From a technical standpoint, DeChant considers this research to be incredible. “It’s just the coolest paper,” he said. Like his work, the Google researchers were training a robot to use natural language in its reasoning process. Now that it understood human language, it could see our world like we do, and act somewhat like us. Yet from an ethical perspective, DeChant’s excitement turned grim. There is almost no oversight or regulation in artificial intelligence. In theory, nothing stops a person from adding unruly commands to a dataset. As DeChant put it, a bad actor could simply add, “I want to kill someone.
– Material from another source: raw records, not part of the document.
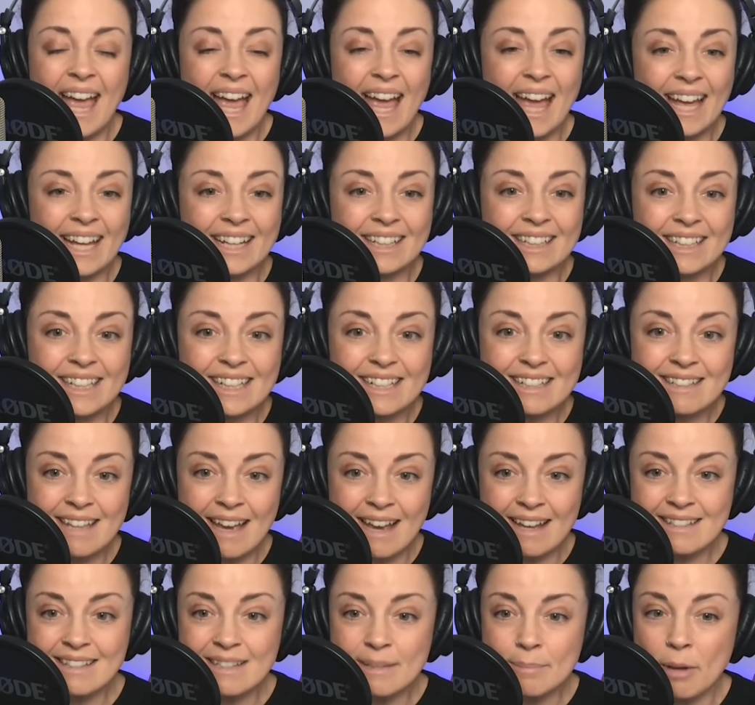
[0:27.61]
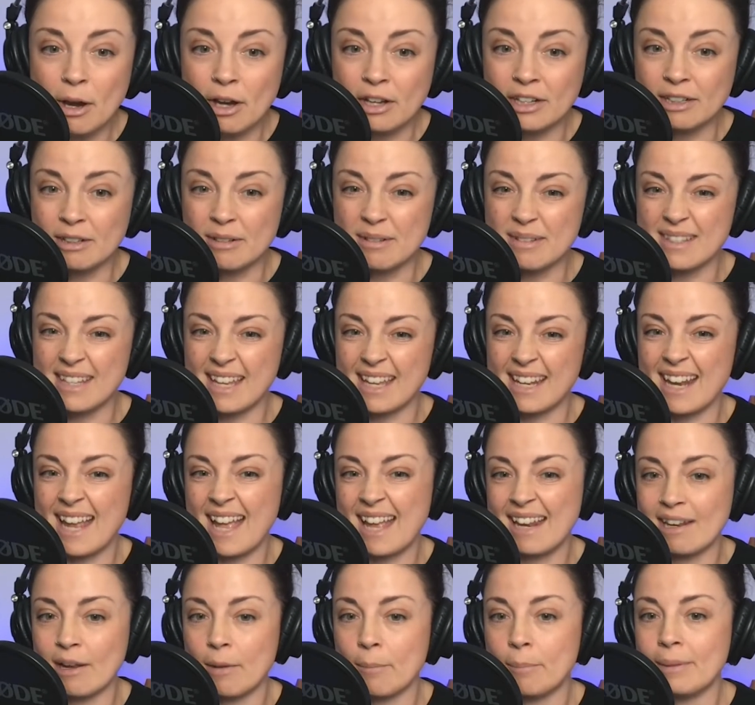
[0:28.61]
and testimonials can
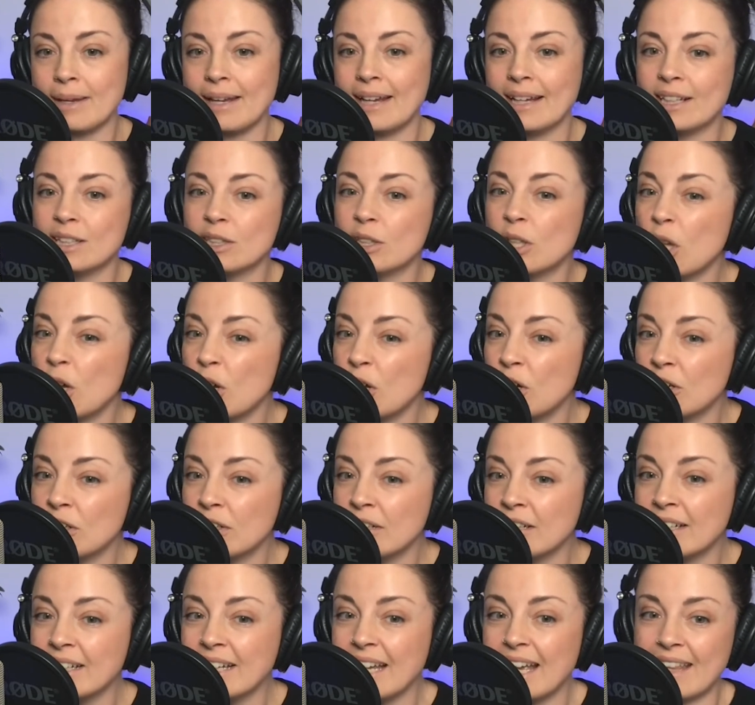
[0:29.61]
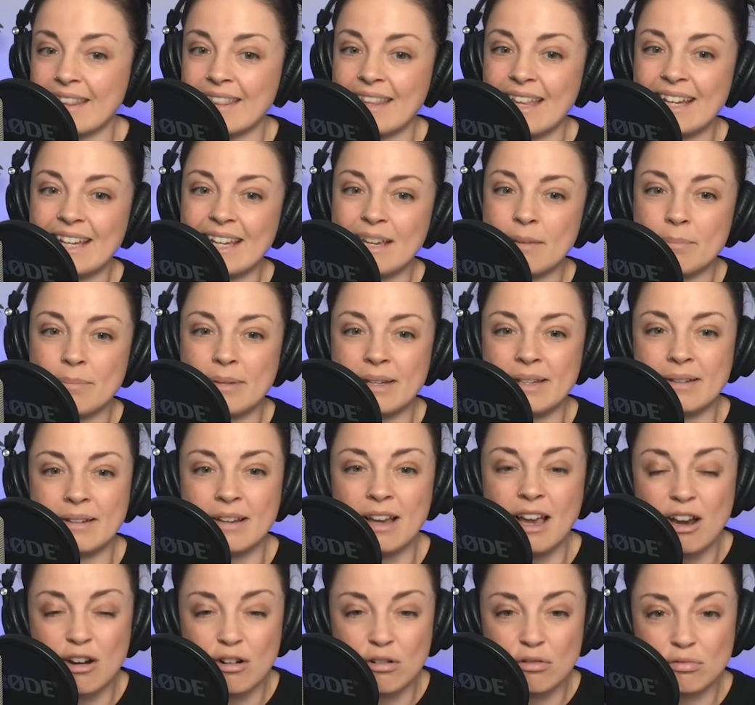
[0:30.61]
end up being long and they can be
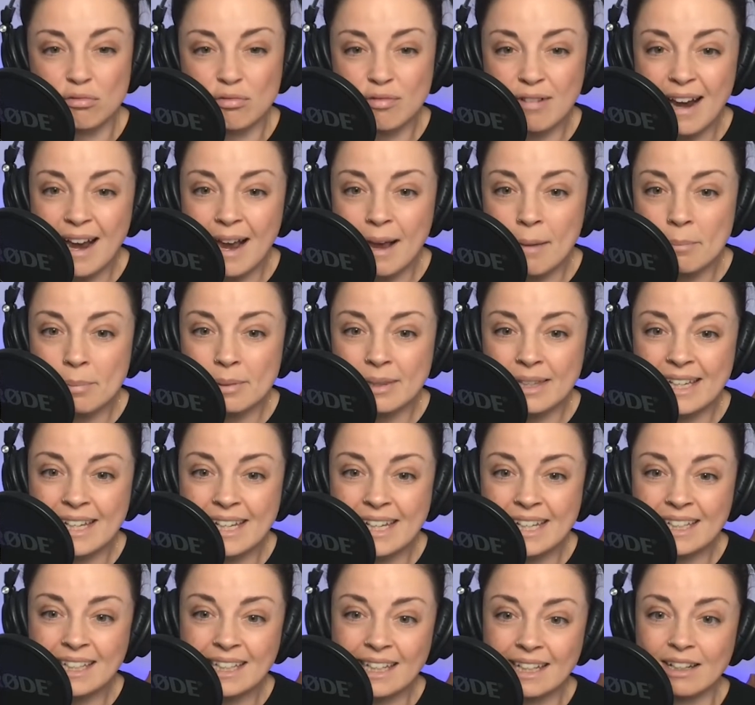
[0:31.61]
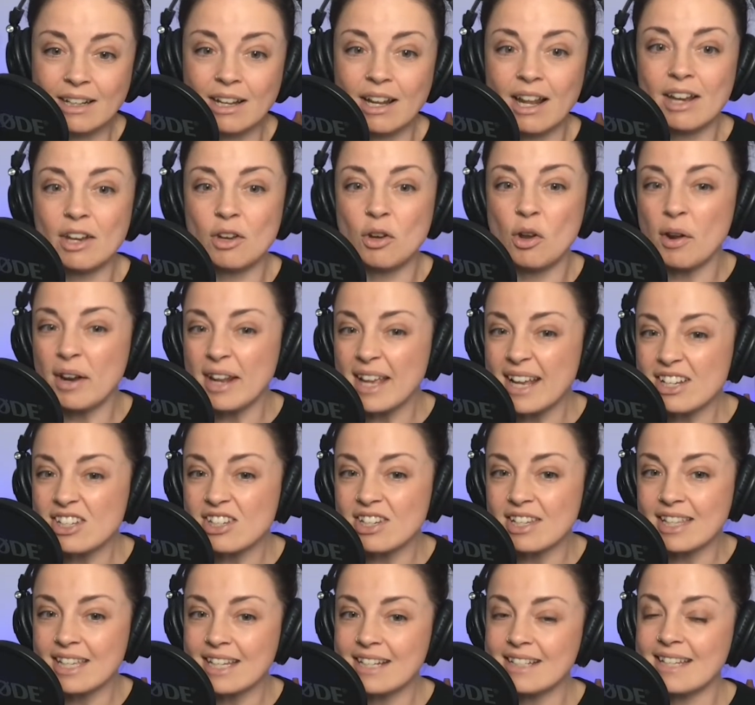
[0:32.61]
rambling and not
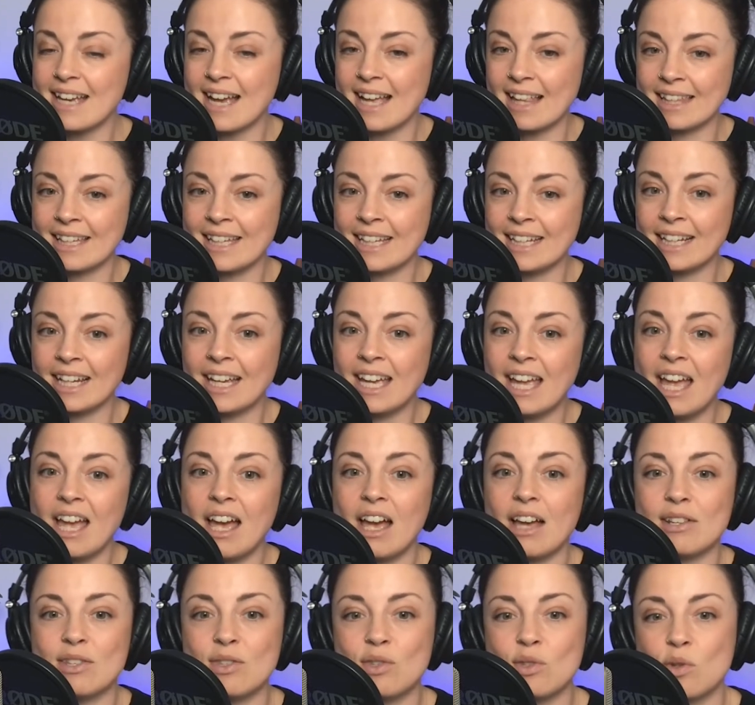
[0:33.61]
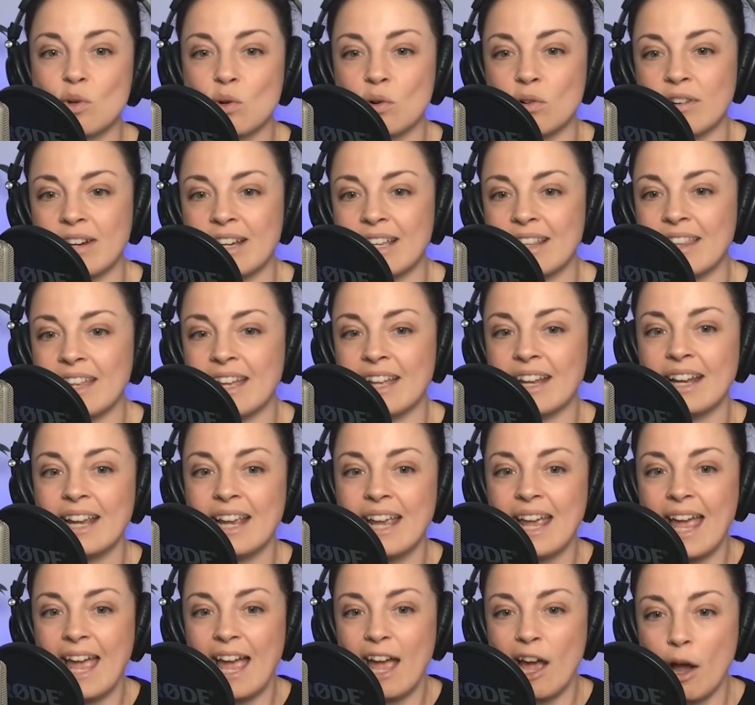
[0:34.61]
actually telling a story that
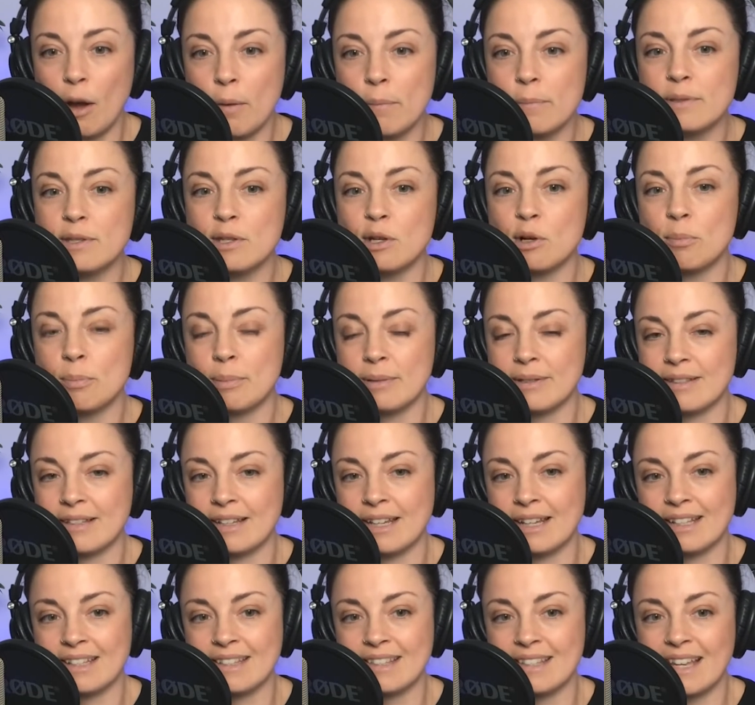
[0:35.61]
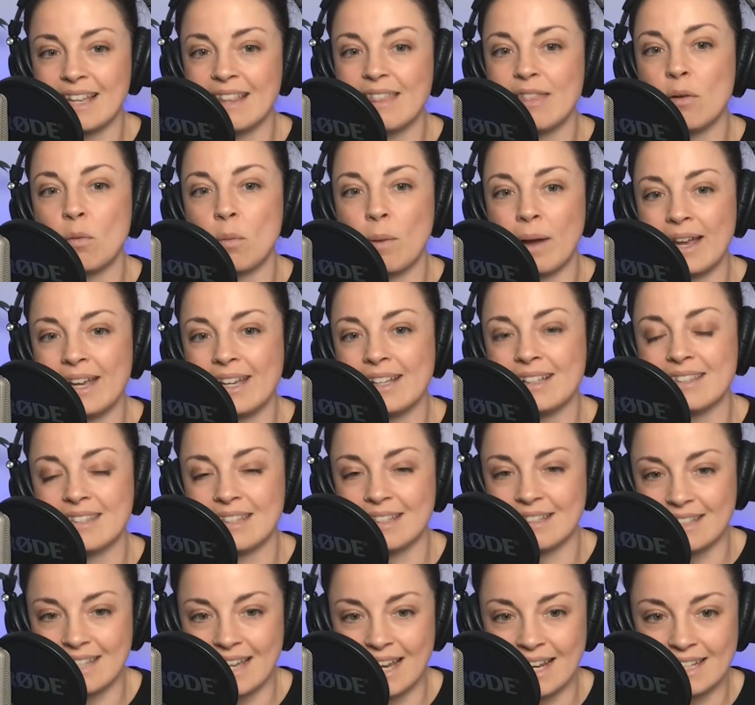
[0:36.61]
helps your business in the way it's
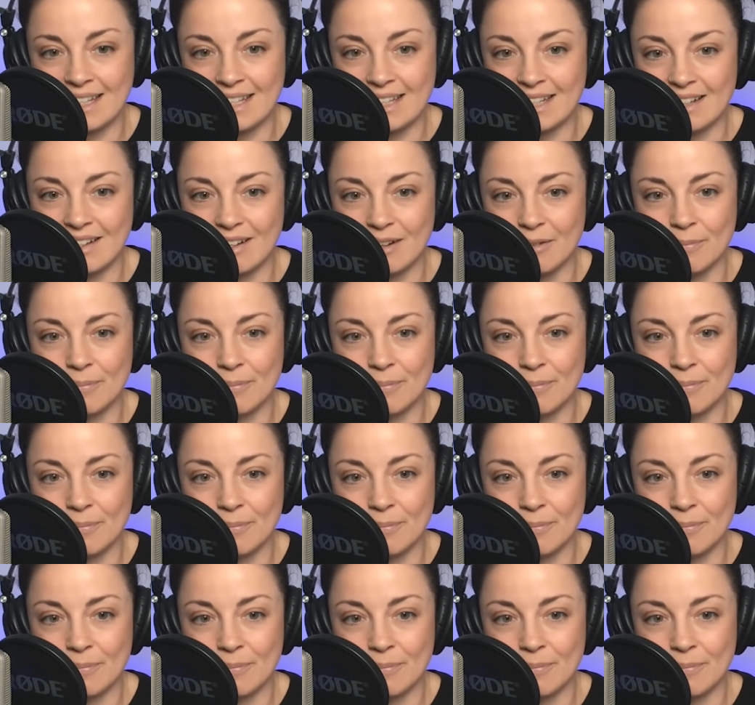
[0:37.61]
intended.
How can you help me?”

DeChant decided to go into research because it was the best way, in a rapidly evolving field, to know what was happening on the cutting edge. Yet at times, the rate of technical innovation can seem equal parts dazzling and dangerous. “The field of A.I. is so big now. I don't know if any one person, or even one group of people, could realistically control it,” DeChant said. “But there is still a community that wants to steer it in a safe direction, and I hope I can be part of that.”